This post could have been “The Revival of the March-In Rights of the Bayh-Dole Act.”
The passage of the Bayh-Dole Act in 1980 permitted universities to take title to inventions made with federal funding and grant licenses to commercial entities. These licenses were notably to “small business concerns” such as start-ups in the pharma and biotech ventures running on capital attracted by professors and their IP rights. Sections 200-212 covered the “who, how, what and were” requirements for universities to obtain title to inventions made with government funding and occupy pages 93-107 of the Act as presented by J. M. Samuels’ “Patent Trademark and Copyright Laws.” The requirements that must be met include the now-universal notice clause on resultant patents, “The invention was made with Government Support [usually naming the agency and the grant number] and that the Government has certain rights in the invention.”
To meet the many, most often notice, requirements of Sections 200-212, universities established or greatly expanded their “tech transfer offices” often staffed by attorneys with STEM backgrounds. Out-licensing inventions supported by the NIH or NSF—or even by collaborations with branches of the military—became an important source of revenue for universities. A single patent claim in a patent licensed to a big pharma company could yield millions of dollars in royalties over the patent term, if the claim covered a pharmaceutical that was a commercial success.

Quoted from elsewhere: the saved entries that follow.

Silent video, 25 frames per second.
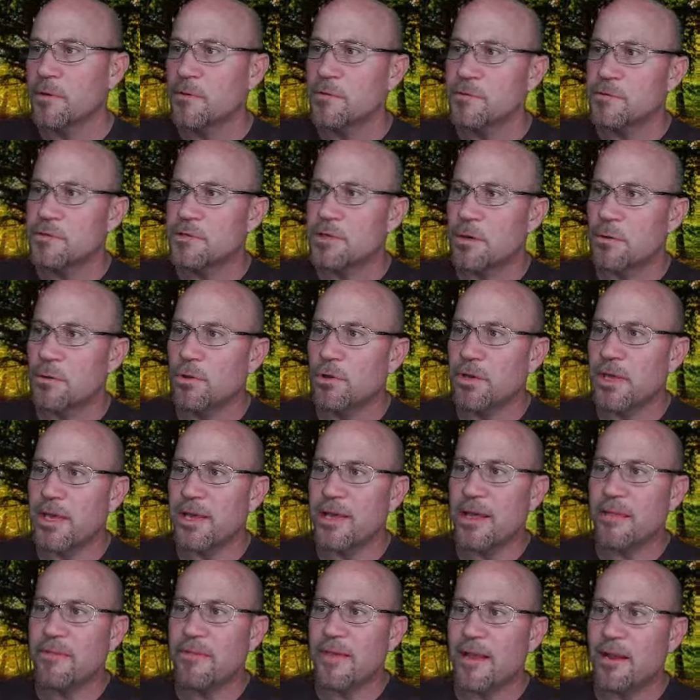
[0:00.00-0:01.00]
So
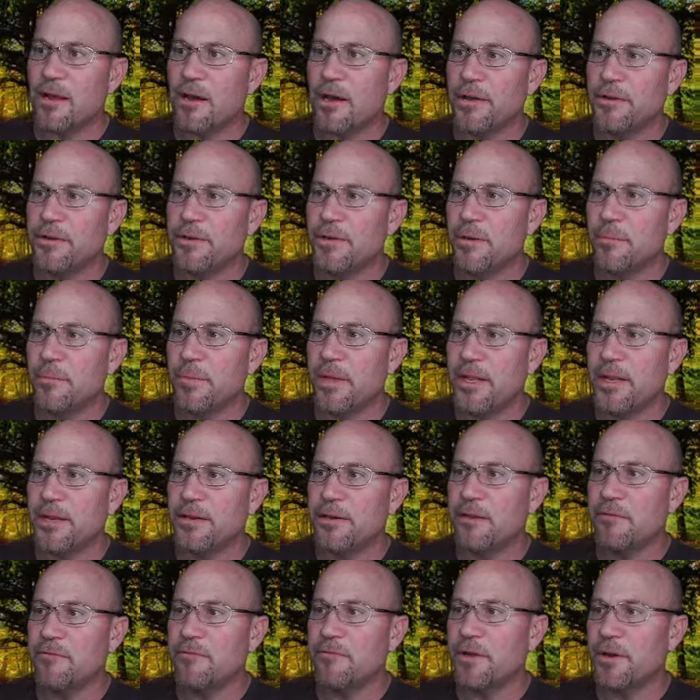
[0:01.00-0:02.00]
looking at that uncommitted
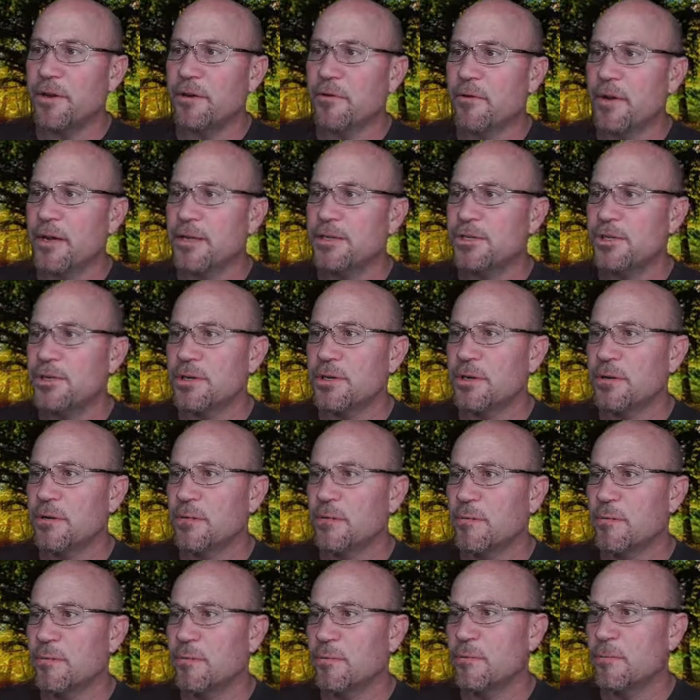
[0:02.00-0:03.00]
configuration
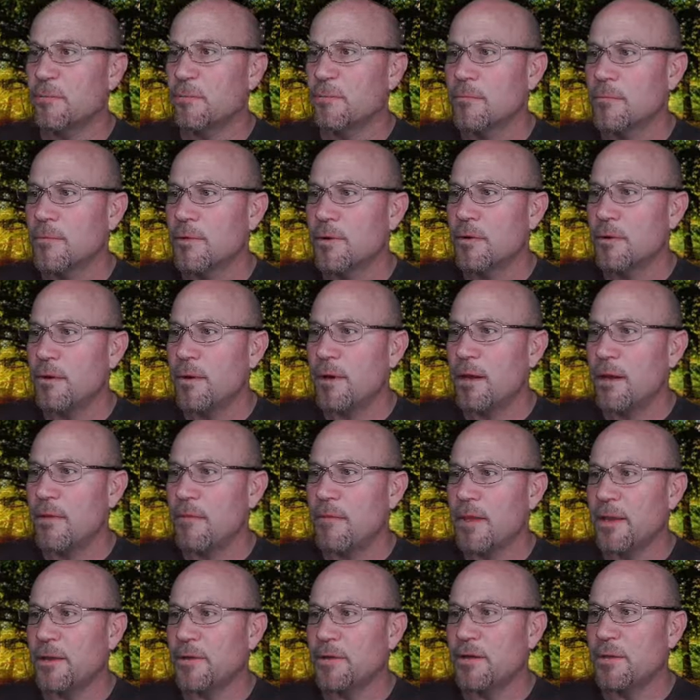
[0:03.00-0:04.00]
and
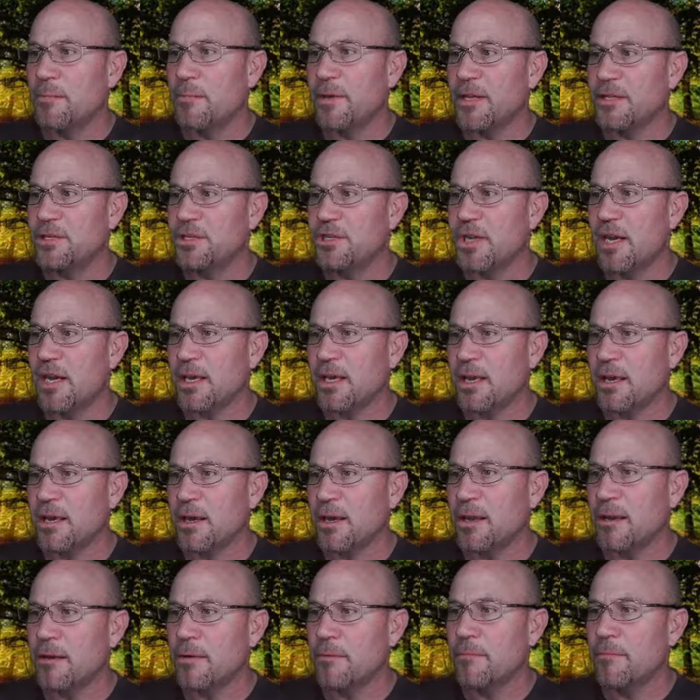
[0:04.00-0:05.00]
then commit checking
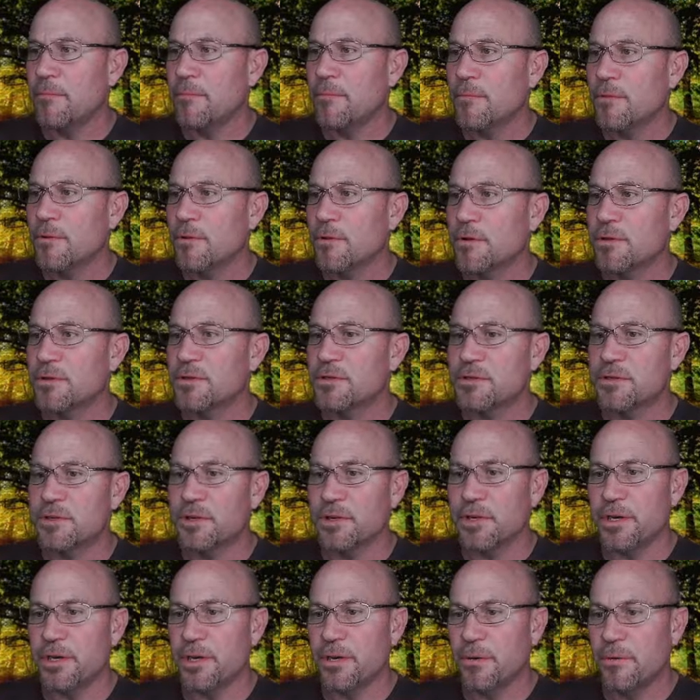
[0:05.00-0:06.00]
it, looks
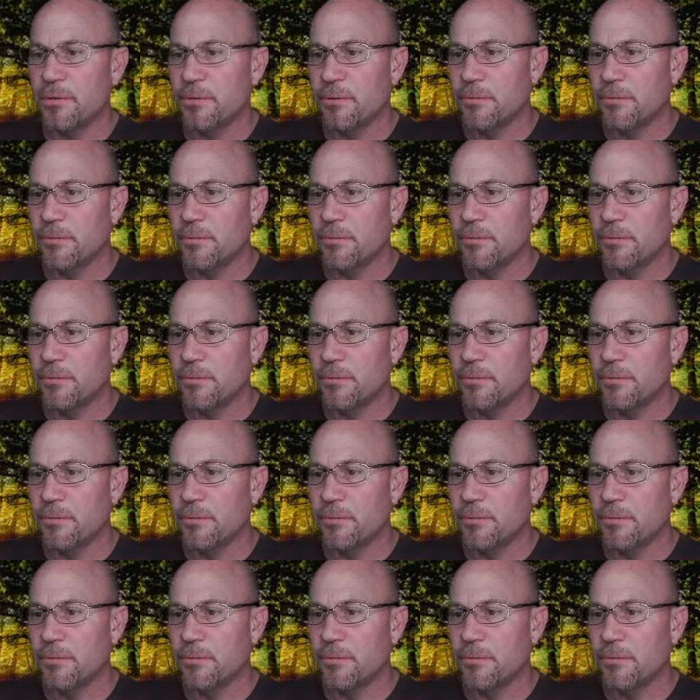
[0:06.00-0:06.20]
good.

Toward the end of 2023, President Biden, under pressure to reduce the price of drugs made with Government funding, announced that his administration would consider whether or not to exercise the “March-in Rights” outlined in 35 USC s. 203, particularly s. 203(a)(3). This subsection, in accord with regulations summarized in ss. 204-212, permits the original Government funding agency that permitted the “contractor” such as a university to elect title, to grant a license to technology in any “field of use to a responsible applicant…upon terms that are reasonable under the circumstances”.
Such circumstances include failure of the contractor or assignee to take “effective steps to achieve practical application of the subject invention in such field of use”. More notably, subsect 3 permits march-in if “necessary to alleviate health or safety needs which are not reasonably satisfied by the “contractor” [the university], assignee, or their licensees.
In other words, mine I guess, the Commerce Department is empowered to decide, at least initially, if a price increase initiated by the licensee of a “university” is so severe that it would pose a “health need”’ e.g., that the patients who were receiving the drug, or who would be helped by the drug, could no longer afford the increased price.
Questions such as under what circumstances would march-in rights be justified, were released by the National Institute of Standards and Technology, on Dec. 8, entitled “Request for Information Regarding the Draft Interagency Guidance Framework for Considering the Exercise of March-In Rights.” This request for comments cites the ‘Draft Interagency Guidance Framework for Considering the Exercise of March-In Rights.’ The comment period closes on Feb. 6, 2024. The request for information is an attempt to put meat on the bare bones of ss. 204-212. It contains 8 factual scenarios.
The first one is a page-of-fine-print long, and summarizes a pharmaceutical case in which a company obtains an exclusive license to a university-developed invention. It elects title and develops a lead compound that is FDA-approved and on the market. Later the company develops a second somewhat better drug to treat the same condition. The company again elects title, gets FDA approval but shelves the first drug. A third party company can’t get a license to the first drug and asks the funding agency to march-in and force company 1 to grant it a license.
The scenario does not reach a final conclusion but does ask if the license granted by the university contains a claw-back provision that would cancel the license to the first drug if the licensee shelved it thus abrogating the need for a march-in analysis. I was patent attorney for a university and it was able to cancel the license and regain its rights to the first compound that, in fact, was FDA-approved and reached the market. Ironically the second compound was found to have long-term side effects and was forgotten.
In the 6th scenario, in the early stages of a pandemic, a “consumer goods company working under a government contract” develops an effective face mask, files for a patent and meets the Government reporting requirements to elect title. The mask is found to be more effective than expected and the company quickly increases its price 400%. The company also threatens to sue other mask manufacturers. “Trade associations representing front-line health care workers” ask the government funding agency to march in and issue licenses to competitors to bring down the price.
Of course, these masks would alleviate “an unmet healthcare need” and/or “ensure the benefits of the mask are available to the public on reasonable terms” suggesting that march-in rights might be an appropriate response “to deter others from similar actions in the future.” The comments following the facts of this scenario are a page long, but their relevance to controlling prescription drug prices is manifest. March-in rights have never been used for any purpose, let alone to control drug pricing. As Dylan sang, “I hope that you die, and I hope you die soon.”